↓↓↓

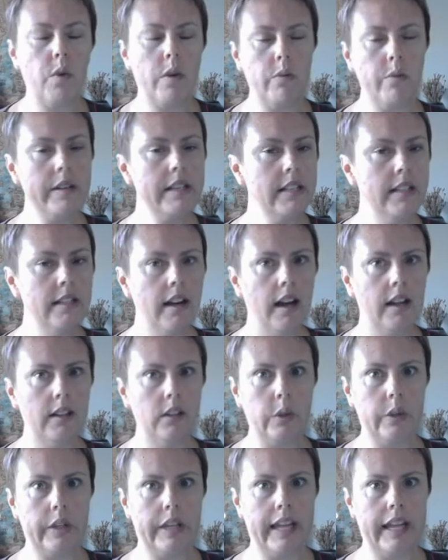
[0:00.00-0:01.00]
it's a, a
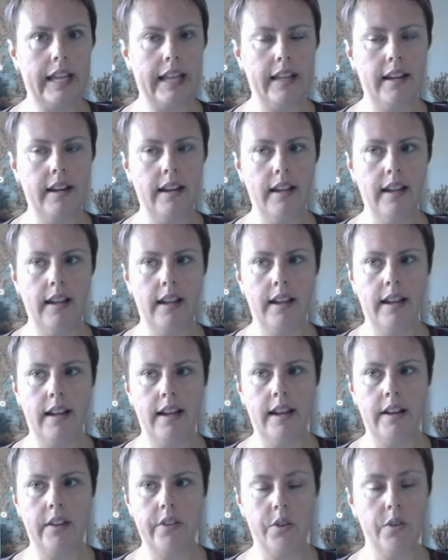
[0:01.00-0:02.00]
small full
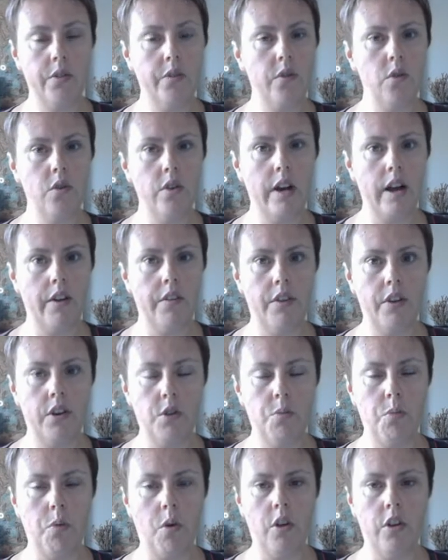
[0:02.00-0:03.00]
coverage project
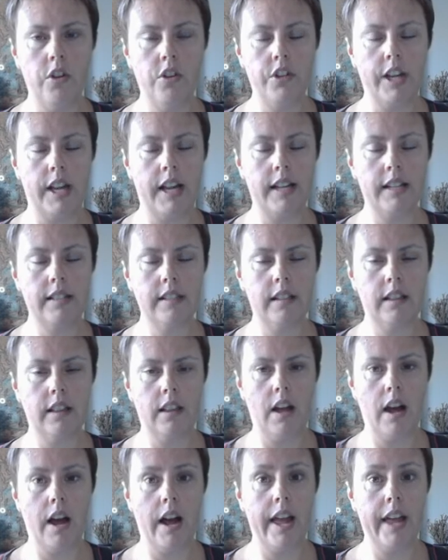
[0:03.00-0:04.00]
or medium
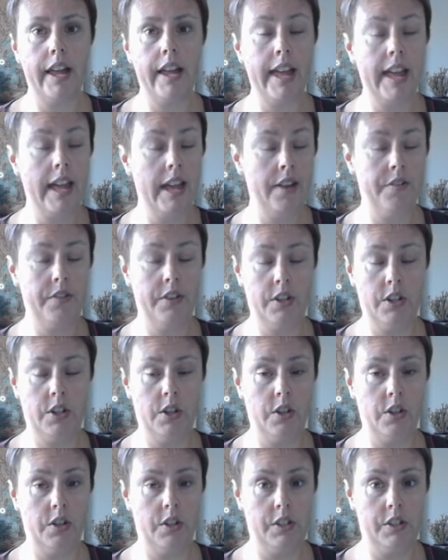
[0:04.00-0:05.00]
sized full
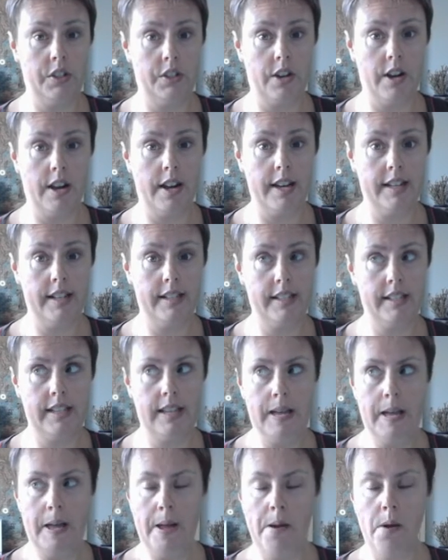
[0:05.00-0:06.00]
coverage project
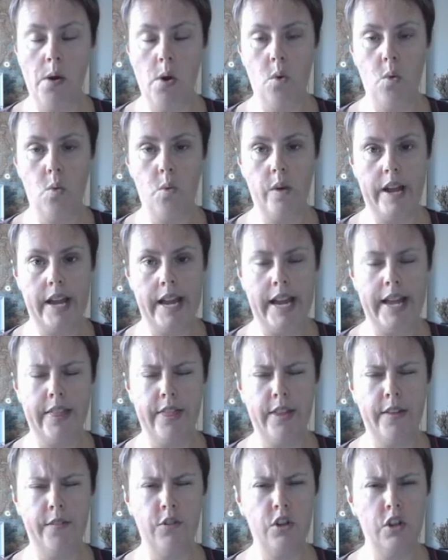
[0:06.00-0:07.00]
when we start looking
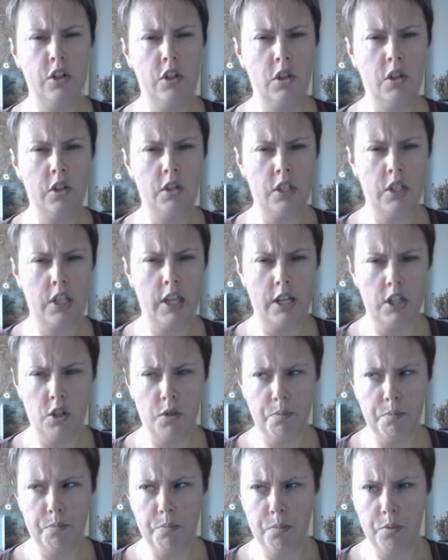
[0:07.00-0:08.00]
at the
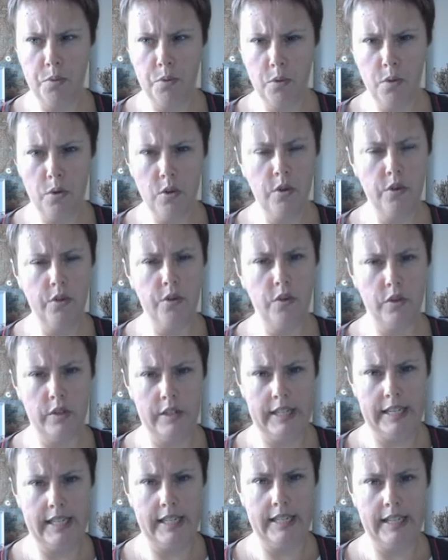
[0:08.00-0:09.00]
full coverage
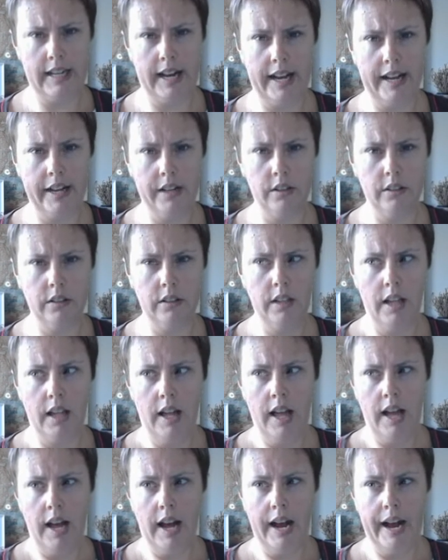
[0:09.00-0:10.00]
projects like
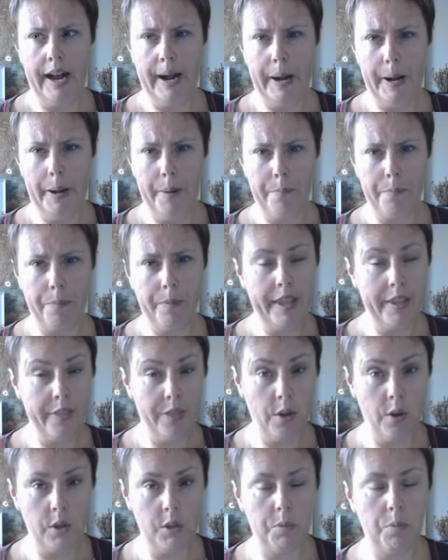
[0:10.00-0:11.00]
Heaven and Earth
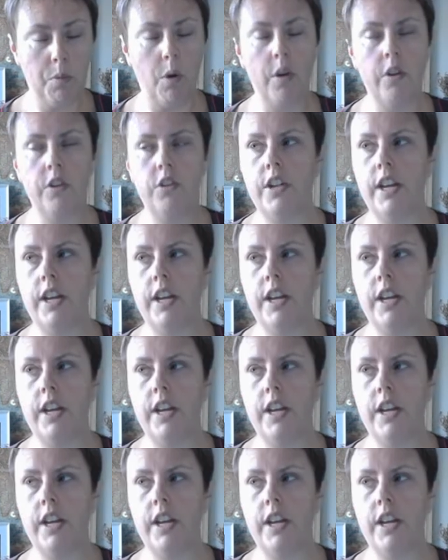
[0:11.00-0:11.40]
Designs,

↑↑↑

Could you reproduce the listing above word for word while leaving out its pictures?

[0:00.00-0:01.00]
it's a, a
[0:01.00-0:02.00]
small full
[0:02.00-0:03.00]
coverage project
[0:03.00-0:04.00]
or medium
[0:04.00-0:05.00]
sized full
[0:05.00-0:06.00]
coverage project
[0:06.00-0:07.00]
when we start looking
[0:07.00-0:08.00]
at the
[0:08.00-0:09.00]
full coverage
[0:09.00-0:10.00]
projects like
[0:10.00-0:11.00]
Heaven and Earth
[0:11.00-0:11.40]
Designs,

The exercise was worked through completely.